#### What needs to be done:
Output the whole listing exactly, with no pictures.
--- Source data Enclosed Below ---
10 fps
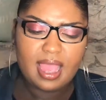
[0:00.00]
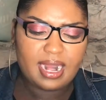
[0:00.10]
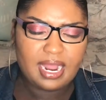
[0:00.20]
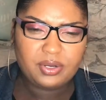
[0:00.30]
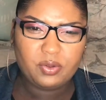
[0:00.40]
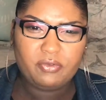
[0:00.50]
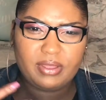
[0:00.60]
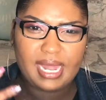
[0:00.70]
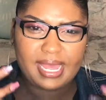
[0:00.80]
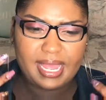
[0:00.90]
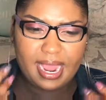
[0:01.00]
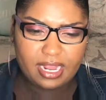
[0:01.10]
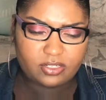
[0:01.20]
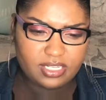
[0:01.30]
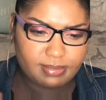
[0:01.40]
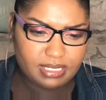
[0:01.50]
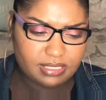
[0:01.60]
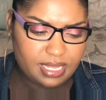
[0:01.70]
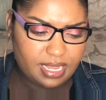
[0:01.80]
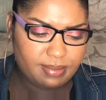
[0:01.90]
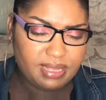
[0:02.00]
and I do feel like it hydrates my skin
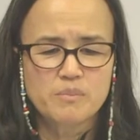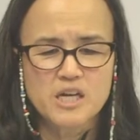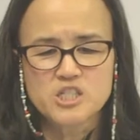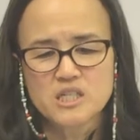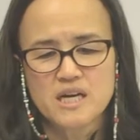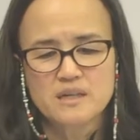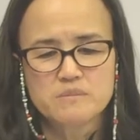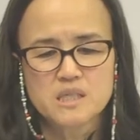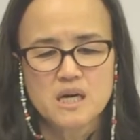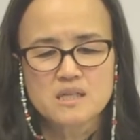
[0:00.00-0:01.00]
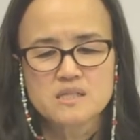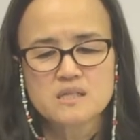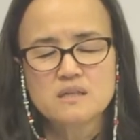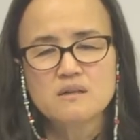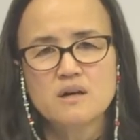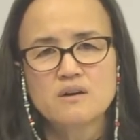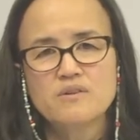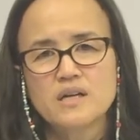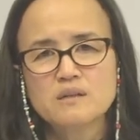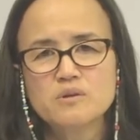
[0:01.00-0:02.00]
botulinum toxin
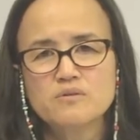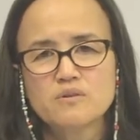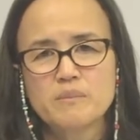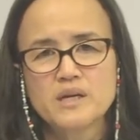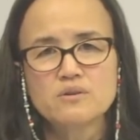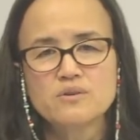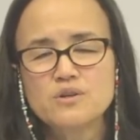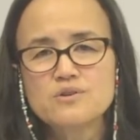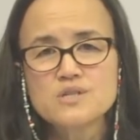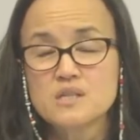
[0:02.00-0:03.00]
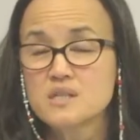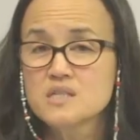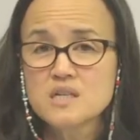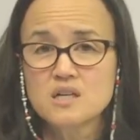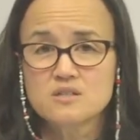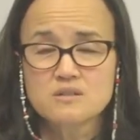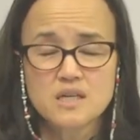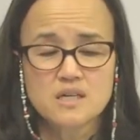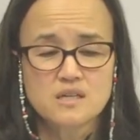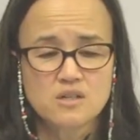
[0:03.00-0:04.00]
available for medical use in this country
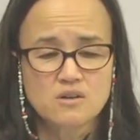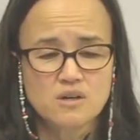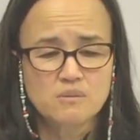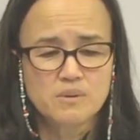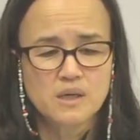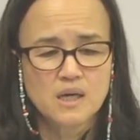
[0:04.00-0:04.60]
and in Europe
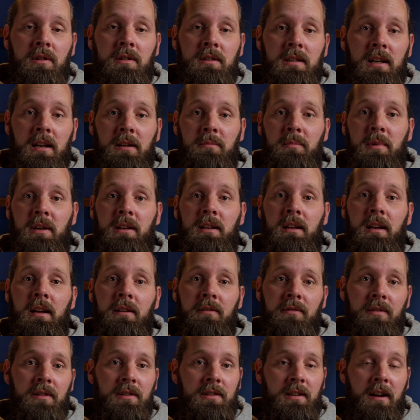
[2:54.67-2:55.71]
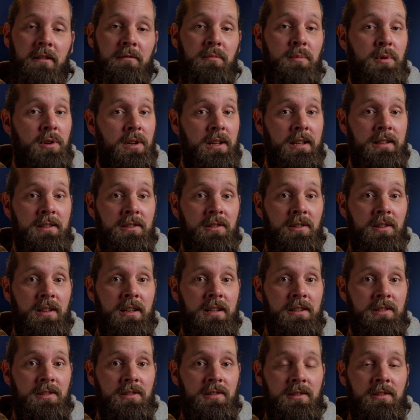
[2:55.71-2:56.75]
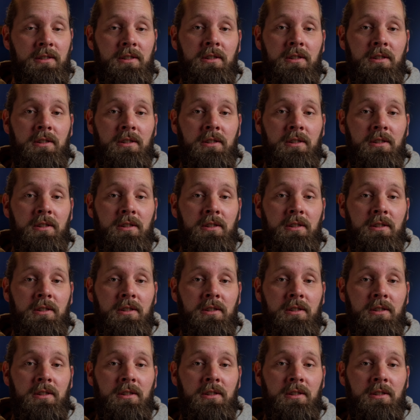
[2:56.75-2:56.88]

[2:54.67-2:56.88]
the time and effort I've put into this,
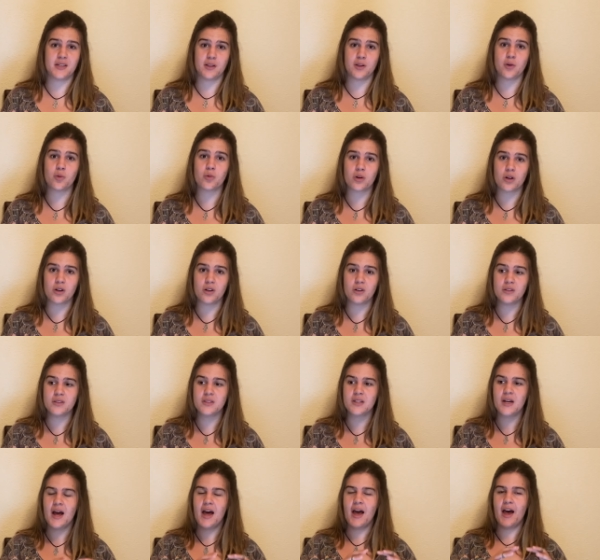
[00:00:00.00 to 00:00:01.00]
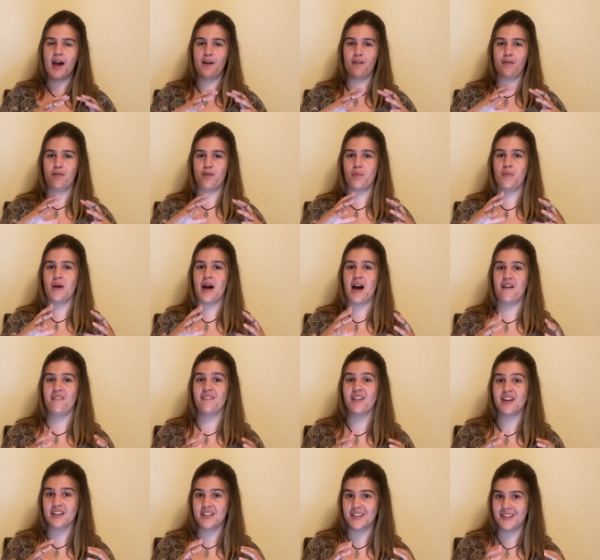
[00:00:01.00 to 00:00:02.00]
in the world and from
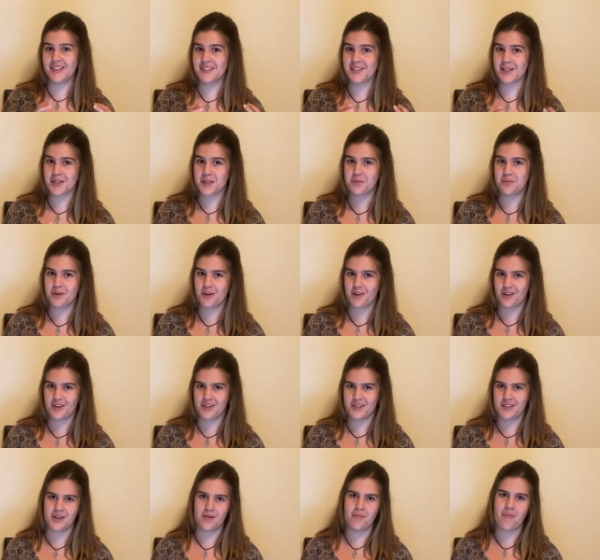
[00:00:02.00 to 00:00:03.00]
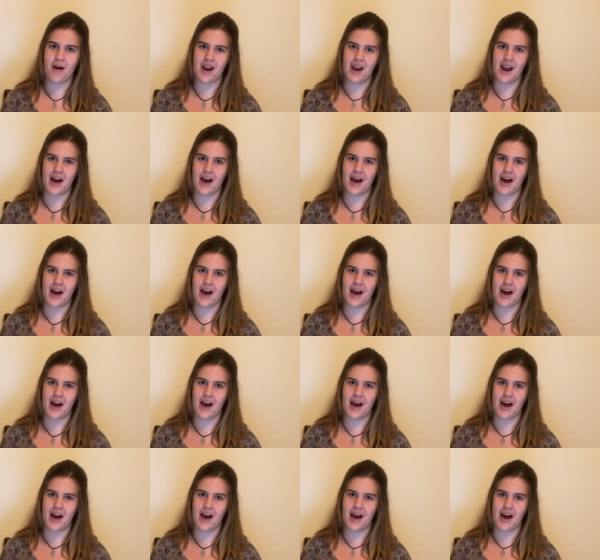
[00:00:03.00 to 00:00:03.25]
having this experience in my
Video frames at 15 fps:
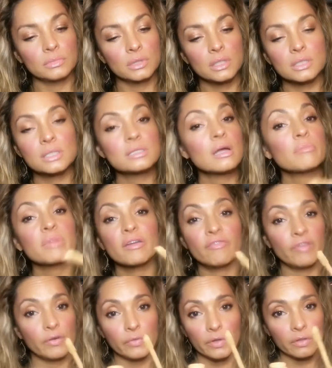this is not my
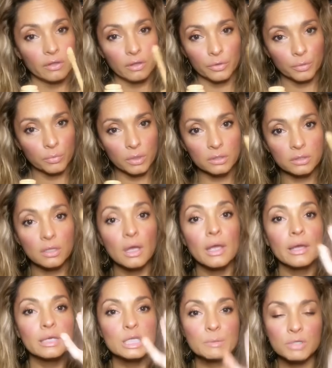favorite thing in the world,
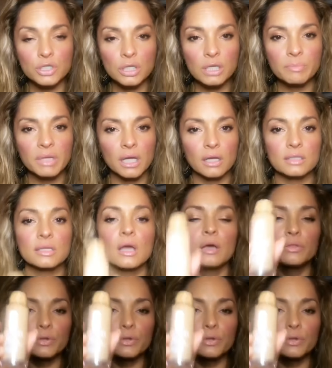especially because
--- End of Enclosed Source data ---
#### Written response:
10 fps
[0:00.00]
[0:00.10]
[0:00.20]
[0:00.30]
[0:00.40]
[0:00.50]
[0:00.60]
[0:00.70]
[0:00.80]
[0:00.90]
[0:01.00]
[0:01.10]
[0:01.20]
[0:01.30]
[0:01.40]
[0:01.50]
[0:01.60]
[0:01.70]
[0:01.80]
[0:01.90]
[0:02.00]
and I do feel like it hydrates my skin
[0:00.00-0:01.00]
[0:01.00-0:02.00]
botulinum toxin
[0:02.00-0:03.00]
[0:03.00-0:04.00]
available for medical use in this country
[0:04.00-0:04.60]
and in Europe
[2:54.67-2:55.71]
[2:55.71-2:56.75]
[2:56.75-2:56.88]

[2:54.67-2:56.88]
the time and effort I've put into this,
[00:00:00.00 to 00:00:01.00]
[00:00:01.00 to 00:00:02.00]
in the world and from
[00:00:02.00 to 00:00:03.00]
[00:00:03.00 to 00:00:03.25]
having this experience in my
Video frames at 15 fps:
this is not my
favorite thing in the world,
especially because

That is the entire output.